[Start of section]

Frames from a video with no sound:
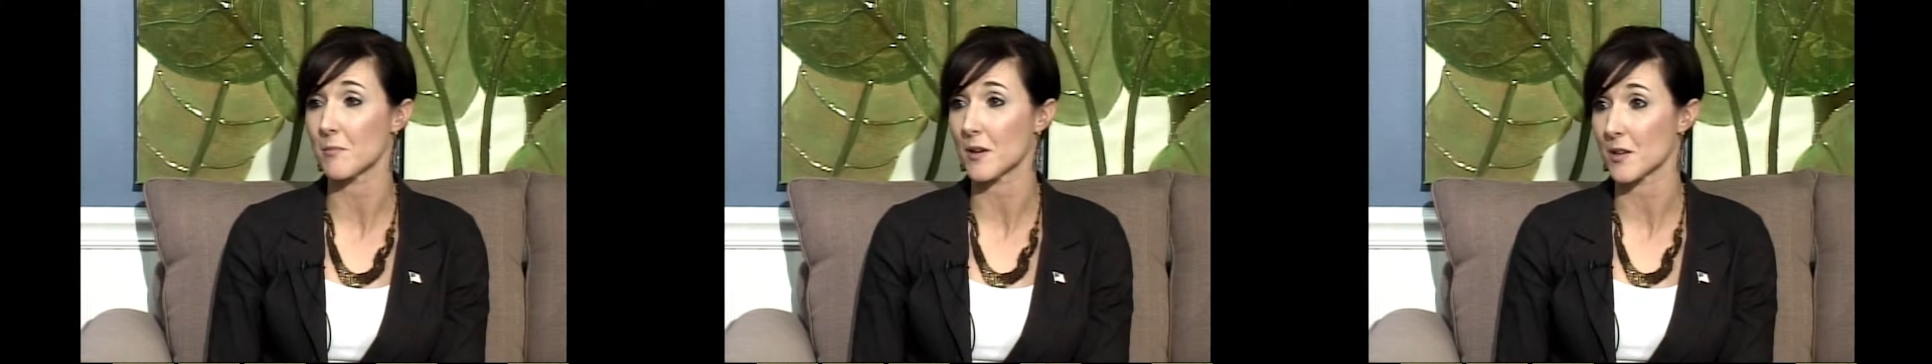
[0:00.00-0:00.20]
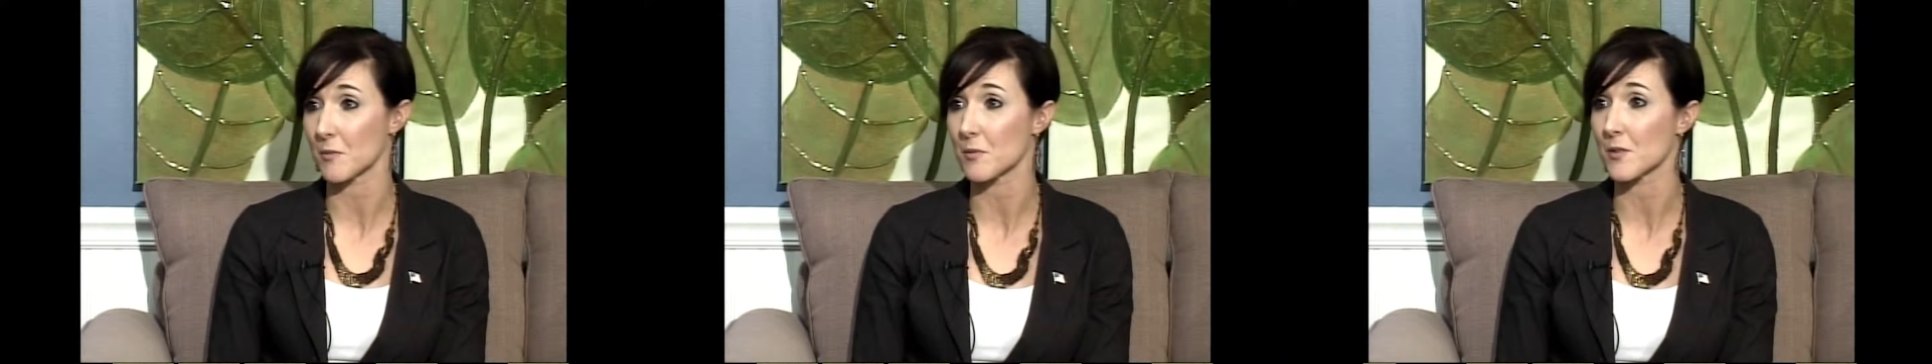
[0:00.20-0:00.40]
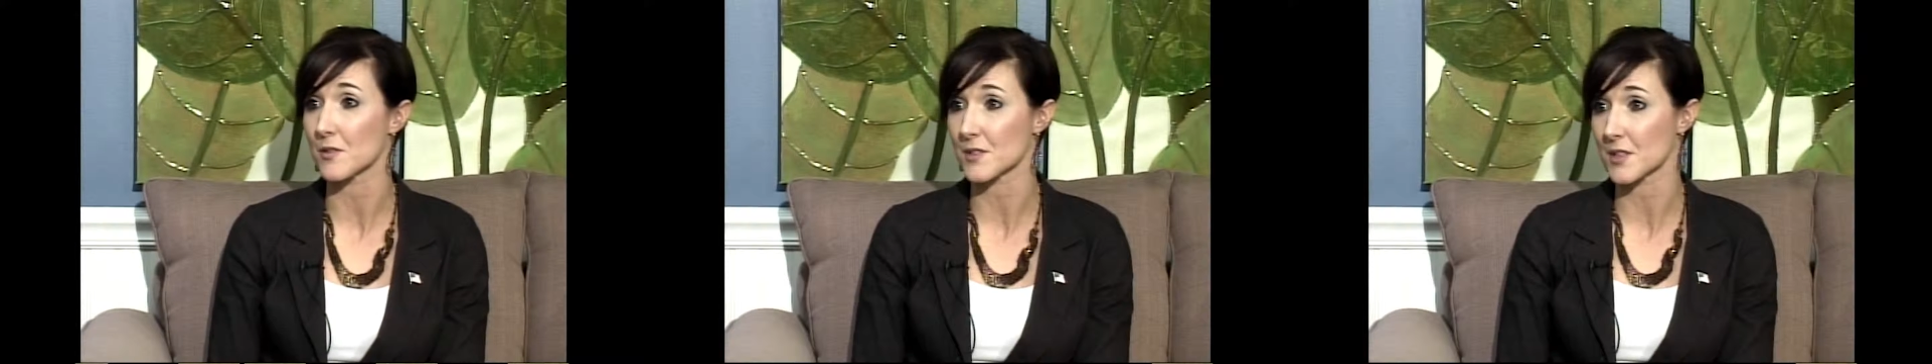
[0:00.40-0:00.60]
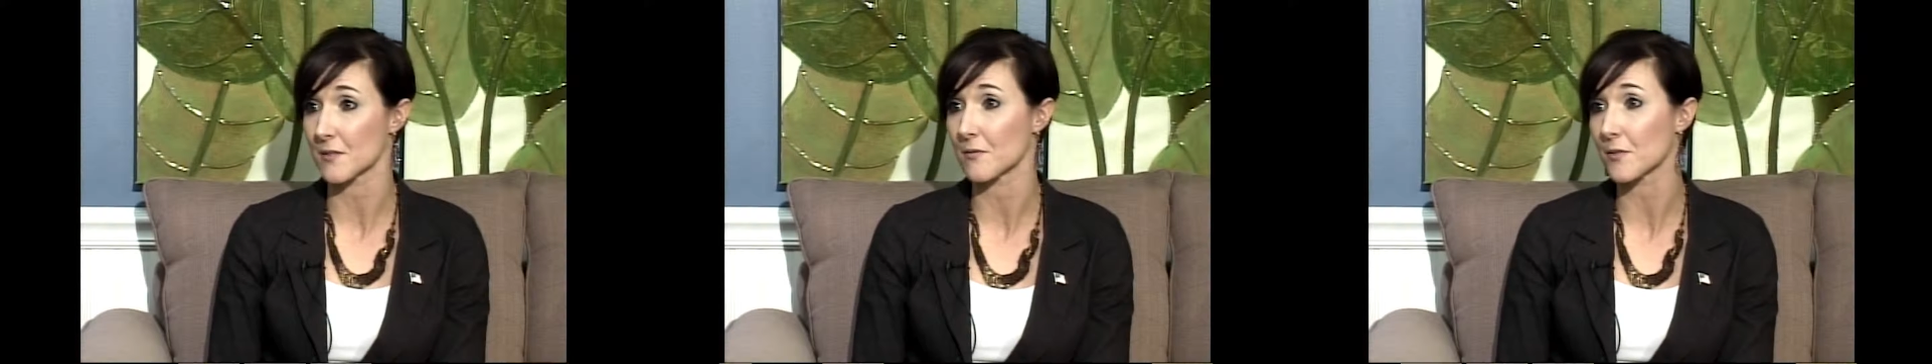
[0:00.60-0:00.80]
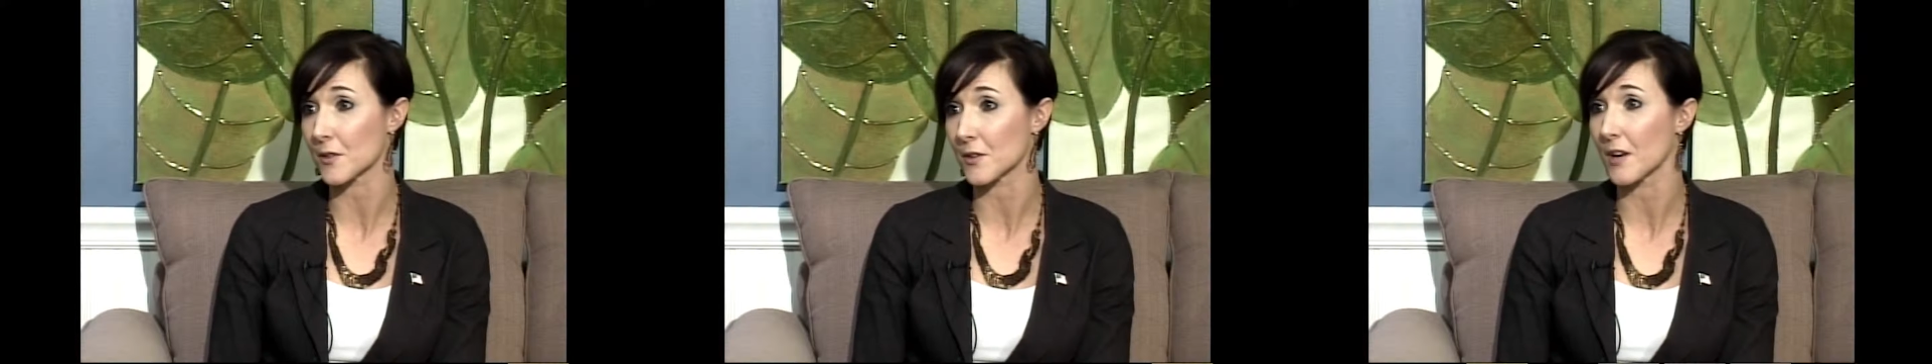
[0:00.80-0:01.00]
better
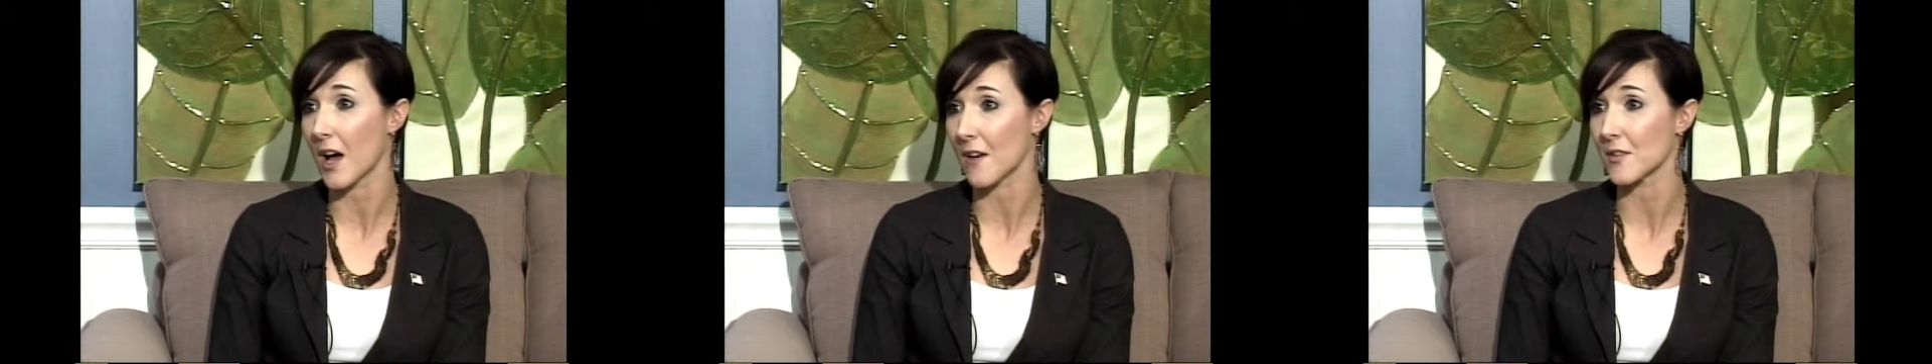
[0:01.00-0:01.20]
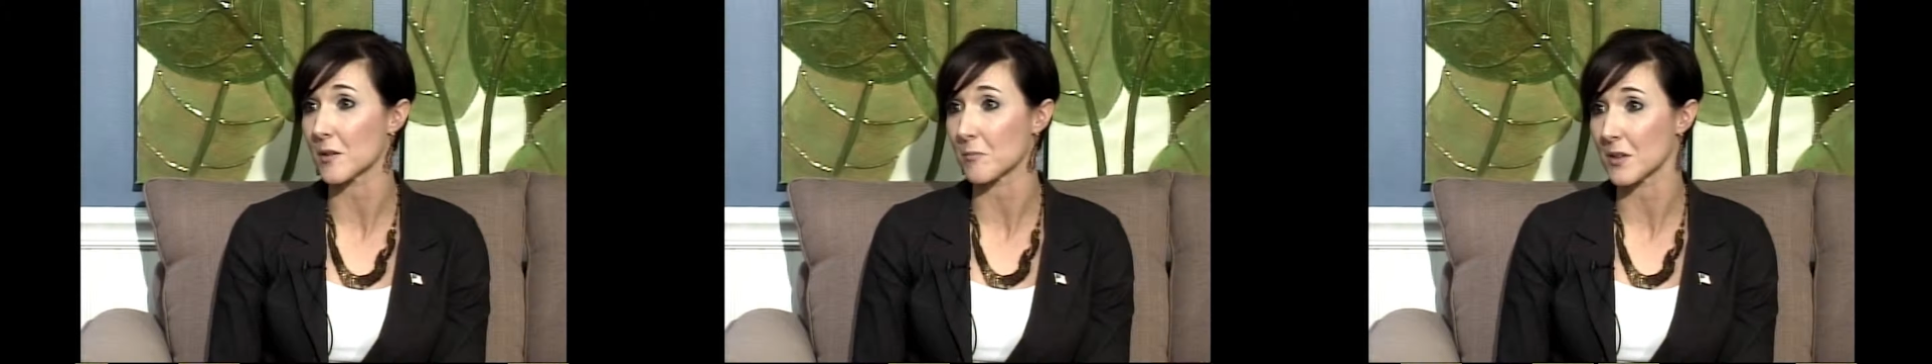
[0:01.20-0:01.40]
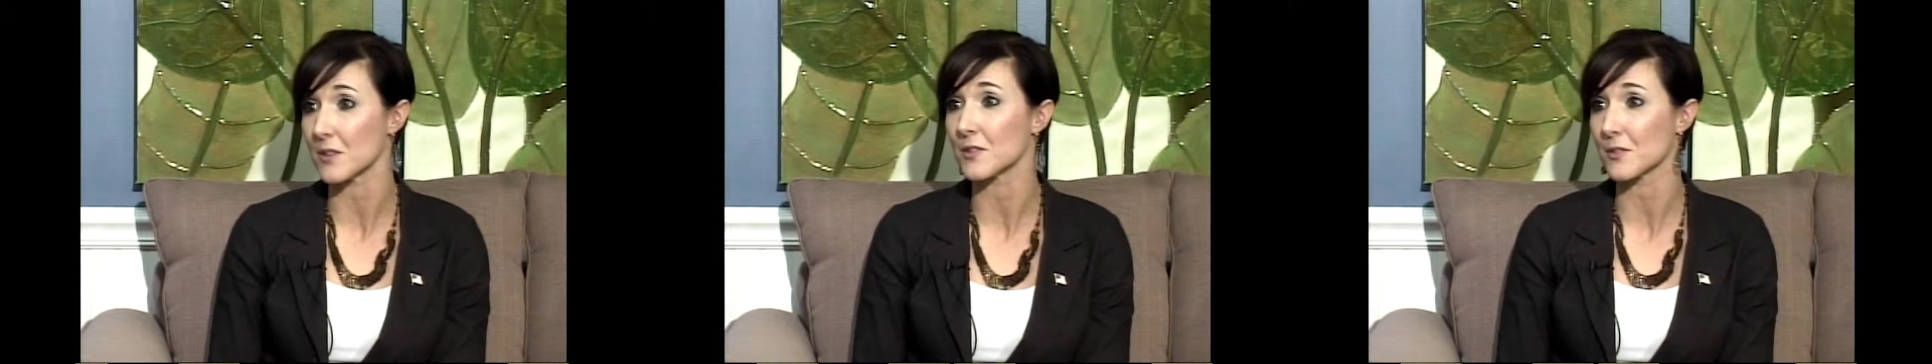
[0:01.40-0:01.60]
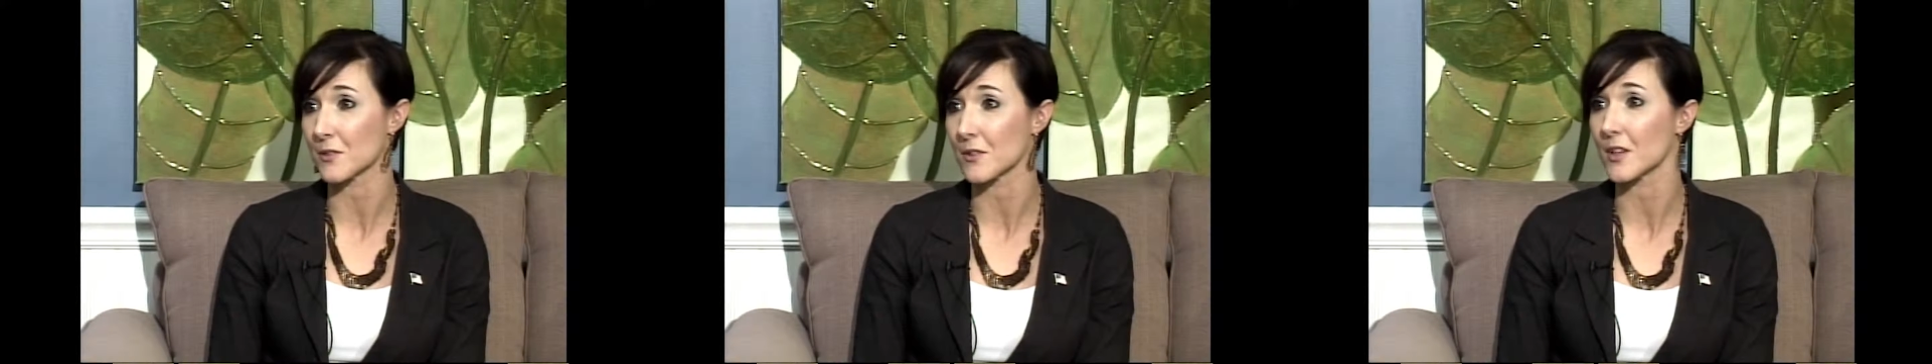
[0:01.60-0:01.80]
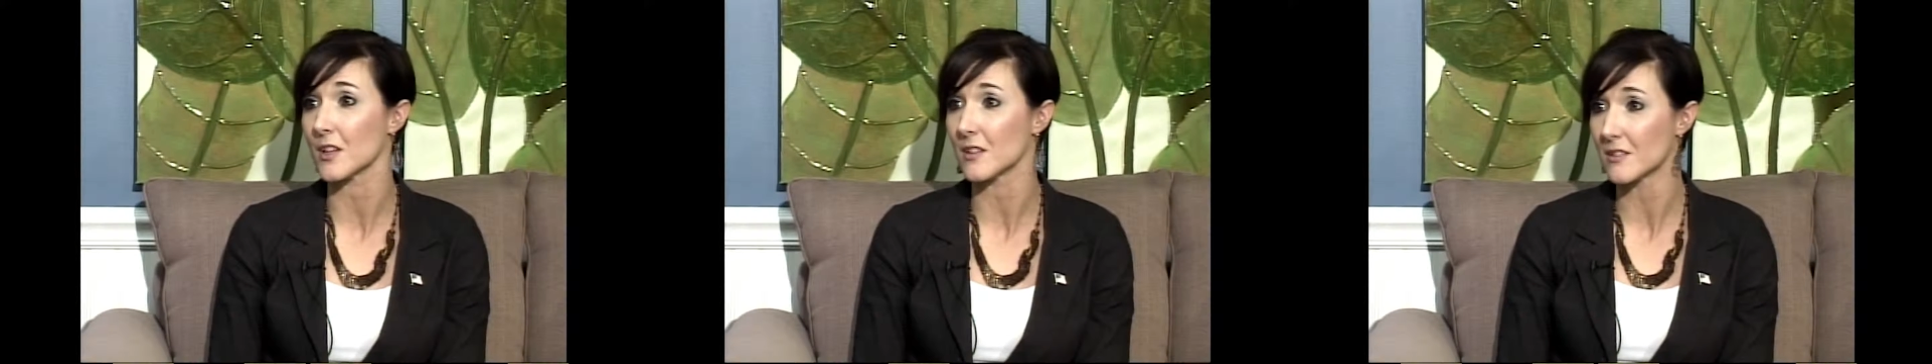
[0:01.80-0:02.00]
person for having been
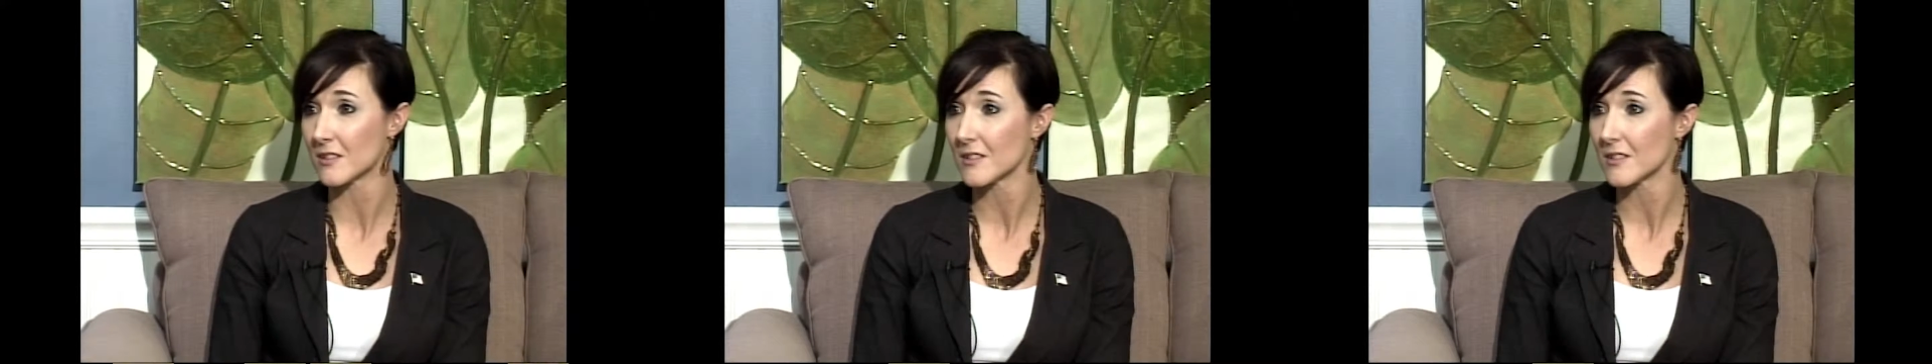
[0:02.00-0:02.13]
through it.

[End of section]

From the line that contains "[0:00.80-0:01.00]" down to the last line of the material above, every line must be repeated exactly, with pictures removed and both end lines included.

» RESPONSE AREA:
[0:00.80-0:01.00]
better
[0:01.00-0:01.20]
[0:01.20-0:01.40]
[0:01.40-0:01.60]
[0:01.60-0:01.80]
[0:01.80-0:02.00]
person for having been
[0:02.00-0:02.13]
through it.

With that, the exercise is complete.